Unfortunately, after my trip at the end of June last year, accompanied by Mr Higgs, the production of a report was rather over taken by events. However, as we have a number of Iberian new vintages and releases which certainly merit a mention, I have unearthed the original bones of my report and annotated it where relevant with updated information which I hope will prove useful. I have kept the original introduction, as a reminder of our summer trip which was dominated by the distances and the heat.

June 2011
Our Iberian marathon this year created an early fixation with the car temperature gauge and a strong appreciation of the air conditioning system. Madrid airport is sometimes a bit of a shock to the senses, when emerging for the first time from the cool interior into the stark, bright light and intense heat in the heart of land-locked, central Spain. An hour or so south brought us to the arid intensity of the La Mancha plateau and exclamations of “que calor!” from the Barreda family whilst heading for any available shade. A further 4 hour drive the same day, due west and we reached the outskirts of Cáceres, 2 hours from the Portuguese border. We were just in time to catch the graceful silhouettes of a vast number of storks against the sunset, as they flew in to perch on their nests atop giant poles dotted around the grounds surrounding our hotel. At 10pm it was still too hot and humid to sit outside for supper. Due west again the next morning we reached Portalegre in the north east of the Alentejo, just across the border in Portugal and later the same day, another 4 hour drive took us north and slightly east to Pinhão in the Douro Valley. Here, we discovered that the heat over the last couple of days had reached 50 degrees, scorching some of the thinner skinned grape varieties; a serious loss of crops for some growers was later reported.

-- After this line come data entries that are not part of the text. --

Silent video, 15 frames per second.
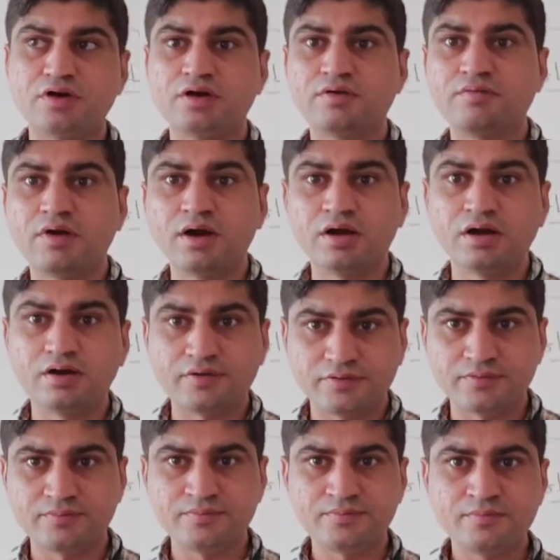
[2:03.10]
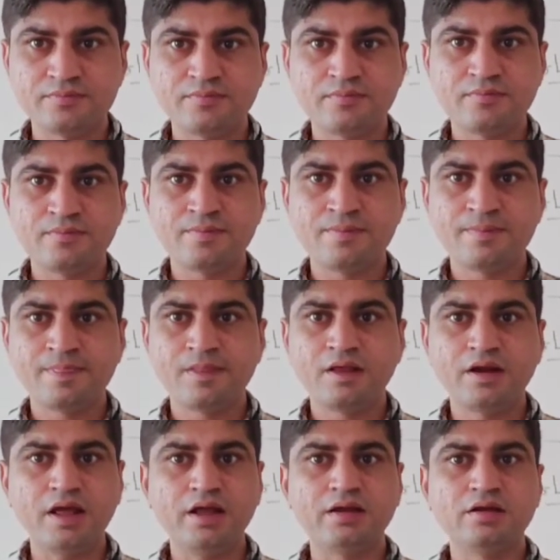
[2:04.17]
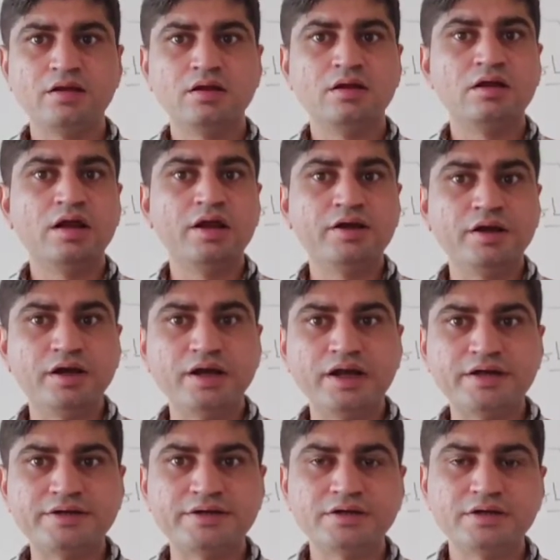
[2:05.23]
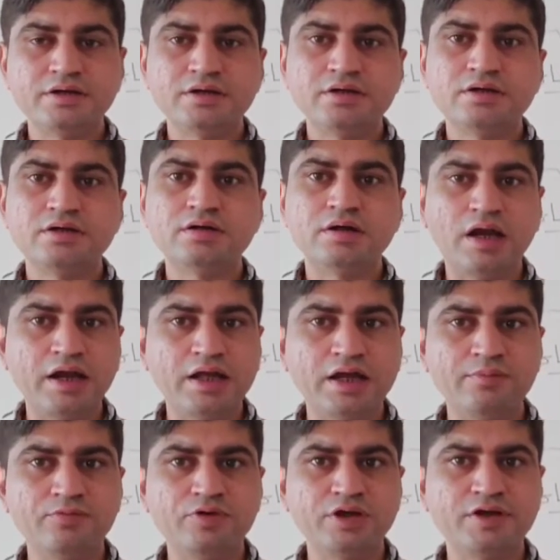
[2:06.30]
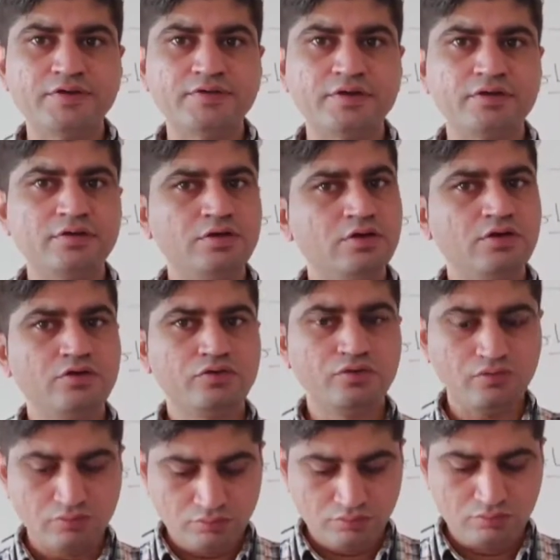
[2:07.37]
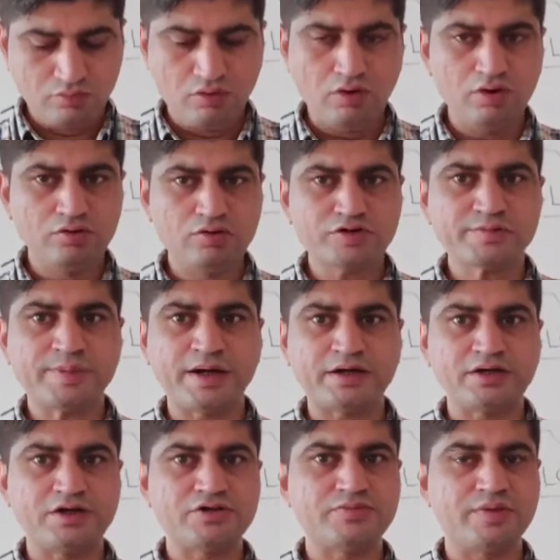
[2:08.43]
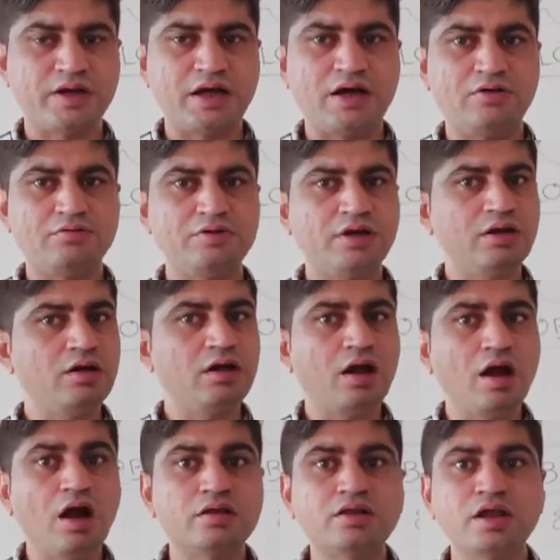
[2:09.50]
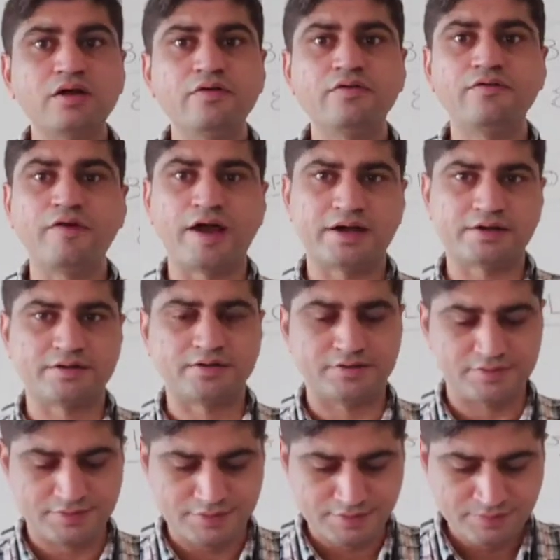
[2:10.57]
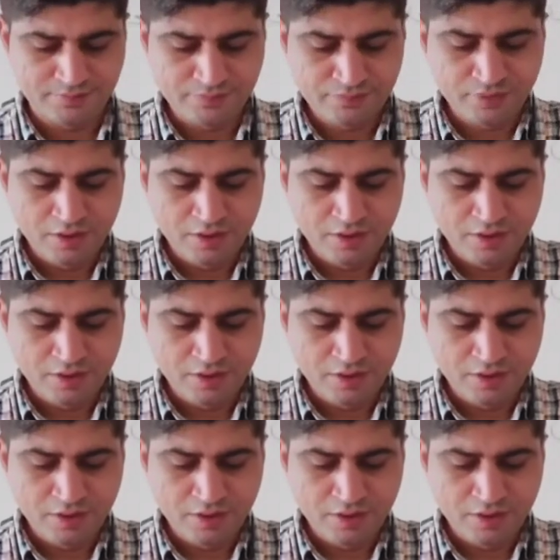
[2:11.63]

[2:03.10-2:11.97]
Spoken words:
for the workers, right? Internet, telecommunication. So all those factors we count in other factors.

The Douro currently seems to be all about the roads or rather the building of new ones. Maybe the very limited options for working on new routes, in this narrow, steep sided valley is a factor, but the close proximity to the construction work and the serious lack of any safety barriers, made for a harrowing journey north and east out of the Douro and across the mountains to the Arribes in Spain. En route we were rewarded with impressive views of gorge and dam at Bemposta where the road crosses over the Douro into Spain, followed by a short stretch through the Arribes del Duero National Park to reach Fermoselle. At this point the journey became slightly less intense, as did the heat, waking up to a crisp 10 degrees the next morning and a more civilised couple of hours to the tiny village of La Seca set on its own plateau south of the village of Rueda. Our final stop was a pleasant tasting in lovely, mild afternoon temperatures, on the lawn at Bodegas Amezola de la Mora, with the wonderful vistas of the Sierras de Cantabria, topped with billowing clouds, a clear indication of the barrier they form, holding back the wet weather from rolling in. We celebrated our last evening with a tour of some of Haro’s very traditional tapas bars with Cristina as our guide. An hour or so to Bilbao airport the following morning completed our 4 day, 2000km trip.